D. - Un altro punto però è che dietro la vendita, la distribuzione di questa applicazione, c’è anche un giro d’affari: un giro d’affari che a tutt’oggi è in mano a pochi soggetti, che quindi possono decidere della vita delle persone proponendo consumi e stili di vita…

D. – Sì, ci sono molte problematiche dietro questi oggetti di "culto". Ad esempio, vari componenti di questi oggetti, in particolare dei telefonini, devono essere fatti con quelle che vengono tecnicamente chiamate “terre rare”, che sono degli elementi chimici la cui produzione provoca anche a volte inquinamenti, radiazioni e via dicendo, e di solito vengono prodotti in Paesi dove la legislazione e il controllo sul lavoro sono molto più bassi. Abbiamo saputo delle polemiche che ci sono state con le fabbriche in Cina della Apple. Ma non è solo Apple, anche Microsoft e tanti altri usano questo lavoro a basso costo per soddisfare le nostre esigenze di popoli occidentali. Ciò che, secondo me, a volte è un po’ scandaloso è la vita di questi supporti: ogni anno ci si presenta un nuovo modello molto attraente, molto suggestivo, che stimola le fantasie e le aspettative per cui la gente è indotta a cambiare il proprio cellulare, il proprio smartphone, il proprio computer. Questo con tutto una serie di problemi di smaltimento di tutta la produzione e di impatto ambientale che stanno alle spalle.

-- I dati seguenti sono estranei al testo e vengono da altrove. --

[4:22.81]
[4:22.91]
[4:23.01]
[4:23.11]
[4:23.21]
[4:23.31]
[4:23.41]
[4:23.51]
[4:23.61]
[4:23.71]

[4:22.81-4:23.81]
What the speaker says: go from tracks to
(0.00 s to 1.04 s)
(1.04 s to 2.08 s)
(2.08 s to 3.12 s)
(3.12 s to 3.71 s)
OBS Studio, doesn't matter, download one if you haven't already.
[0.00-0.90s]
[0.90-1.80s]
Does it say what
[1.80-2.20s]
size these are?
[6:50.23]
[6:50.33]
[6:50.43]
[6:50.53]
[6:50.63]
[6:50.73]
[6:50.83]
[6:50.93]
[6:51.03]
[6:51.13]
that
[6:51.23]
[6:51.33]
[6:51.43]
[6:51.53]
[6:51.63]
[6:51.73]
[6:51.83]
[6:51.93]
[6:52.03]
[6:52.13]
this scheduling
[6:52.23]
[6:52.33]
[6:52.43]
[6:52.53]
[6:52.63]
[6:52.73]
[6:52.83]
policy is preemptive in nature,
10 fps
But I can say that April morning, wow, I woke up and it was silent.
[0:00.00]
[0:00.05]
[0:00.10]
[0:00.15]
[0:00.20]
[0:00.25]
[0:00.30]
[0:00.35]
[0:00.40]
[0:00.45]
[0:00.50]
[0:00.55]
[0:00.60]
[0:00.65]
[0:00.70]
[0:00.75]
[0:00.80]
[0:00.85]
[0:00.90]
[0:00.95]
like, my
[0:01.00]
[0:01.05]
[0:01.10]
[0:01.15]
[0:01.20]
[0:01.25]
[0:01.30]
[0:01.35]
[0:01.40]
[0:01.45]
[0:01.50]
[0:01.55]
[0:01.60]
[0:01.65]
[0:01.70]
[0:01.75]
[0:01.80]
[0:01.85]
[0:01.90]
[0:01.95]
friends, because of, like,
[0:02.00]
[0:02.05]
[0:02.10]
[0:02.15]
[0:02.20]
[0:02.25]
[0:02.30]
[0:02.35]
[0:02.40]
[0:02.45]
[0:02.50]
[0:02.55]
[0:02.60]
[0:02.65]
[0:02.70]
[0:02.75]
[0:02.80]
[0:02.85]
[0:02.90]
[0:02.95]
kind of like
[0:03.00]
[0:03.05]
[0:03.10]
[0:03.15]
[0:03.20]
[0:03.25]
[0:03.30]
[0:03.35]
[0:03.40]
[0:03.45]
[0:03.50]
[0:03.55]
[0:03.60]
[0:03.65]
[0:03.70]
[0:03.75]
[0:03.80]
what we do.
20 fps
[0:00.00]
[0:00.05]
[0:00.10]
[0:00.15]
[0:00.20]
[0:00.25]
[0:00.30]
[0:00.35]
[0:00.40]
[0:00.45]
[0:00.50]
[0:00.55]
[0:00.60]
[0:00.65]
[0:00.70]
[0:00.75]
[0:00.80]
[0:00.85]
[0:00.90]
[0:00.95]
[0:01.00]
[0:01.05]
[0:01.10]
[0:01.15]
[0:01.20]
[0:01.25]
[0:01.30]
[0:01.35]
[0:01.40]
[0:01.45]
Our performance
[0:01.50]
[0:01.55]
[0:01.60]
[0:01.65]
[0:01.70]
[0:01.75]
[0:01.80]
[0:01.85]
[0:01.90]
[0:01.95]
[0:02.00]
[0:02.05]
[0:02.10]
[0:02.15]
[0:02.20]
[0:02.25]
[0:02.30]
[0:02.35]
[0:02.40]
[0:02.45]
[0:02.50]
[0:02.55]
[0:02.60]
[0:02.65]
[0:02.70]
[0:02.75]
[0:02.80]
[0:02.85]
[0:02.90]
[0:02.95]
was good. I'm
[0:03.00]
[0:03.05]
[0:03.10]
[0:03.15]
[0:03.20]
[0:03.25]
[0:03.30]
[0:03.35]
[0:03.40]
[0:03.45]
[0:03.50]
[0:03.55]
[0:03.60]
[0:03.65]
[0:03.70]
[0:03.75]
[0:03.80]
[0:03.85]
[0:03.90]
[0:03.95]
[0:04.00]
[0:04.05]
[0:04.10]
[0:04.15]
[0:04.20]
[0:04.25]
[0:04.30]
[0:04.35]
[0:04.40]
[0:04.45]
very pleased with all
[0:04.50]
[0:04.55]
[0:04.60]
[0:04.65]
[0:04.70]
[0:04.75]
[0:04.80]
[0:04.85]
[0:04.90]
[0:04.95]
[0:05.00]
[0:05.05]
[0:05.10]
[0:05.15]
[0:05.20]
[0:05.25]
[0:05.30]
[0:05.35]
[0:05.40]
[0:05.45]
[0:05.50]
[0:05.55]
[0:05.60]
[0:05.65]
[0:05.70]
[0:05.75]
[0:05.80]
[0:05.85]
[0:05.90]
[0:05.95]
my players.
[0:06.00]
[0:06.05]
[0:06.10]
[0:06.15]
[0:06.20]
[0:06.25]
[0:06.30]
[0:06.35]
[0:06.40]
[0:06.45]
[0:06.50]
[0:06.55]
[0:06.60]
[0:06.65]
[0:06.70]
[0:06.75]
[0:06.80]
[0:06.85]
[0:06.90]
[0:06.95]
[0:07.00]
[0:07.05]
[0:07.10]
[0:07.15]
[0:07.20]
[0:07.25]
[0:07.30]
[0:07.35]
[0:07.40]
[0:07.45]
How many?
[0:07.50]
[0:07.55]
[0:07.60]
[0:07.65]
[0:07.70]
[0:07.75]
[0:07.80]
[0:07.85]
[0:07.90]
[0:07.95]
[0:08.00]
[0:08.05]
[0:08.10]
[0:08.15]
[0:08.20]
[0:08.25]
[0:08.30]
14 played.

D. - L’importante è che si ragioni sempre su quello che si fa, ma non possiamo sempre aspettarci che in generale la gente abbia coscienza, e anche la capacità, di poter cambiare il corso delle cose. Quindi, forse, anche la politica va interpellata in questo senso…

R. – Assolutamente sì. Ci dovrebbe essere un ripensamento globale dell’economia proprio perché stiamo vedendo che la globalizzazione così com’è non sta funzionando molto bene. Credo si debba ripensare la concezione stessa di lavoro ma anche di vita, di qualità della vita. Probabilmente, bisognerebbe entrare in quell’ottica di sobrietà, sposare concetti come decrescita, che non vuol dire andare indietro ma dare valore alle cose che hanno importanza. Magari accontentarsi di meno, ridistribuire di più la ricchezza, lavorare di più sul locale, essere capaci di gioire di altri fattori che non siano solo oggetti.

D. – Quindi, anche di non farsi stordire dalla Rete?

R. – La Rete è una grandissima opportunità. Mai come oggi abbiamo avuto uno strumento a portata di mano che ci permette di accedere ad informazioni, a conoscenze. Però, l’intelligenza della rete dipende anche dall’intelligenza con cui la si usa. L’intelligenza non è mai data per scontata, bisogna acquisirla con responsabilità, sviluppare l’attenzione ad esempio. Oggi, si può dire che c’è una tendenza a essere distratti dalla velocità dei cambiamenti delle cose, soprattutto anche dallo stesso modo con cui funziona la rete, che spinge sempre a passare da un link all’altro molto velocemente. Questo è molto comodo, è molto interessante, ma noi abbiamo bisogno, non solo di elaborare dati ma di ripensarli, quindi di rimuginarli. Il nostro cervello funziona non come un processore che fa passare una sequenza di numeri ma abbiamo bisogno di simbolizzare, di capire, di approfondire e questo ovviamente richiede più tempo.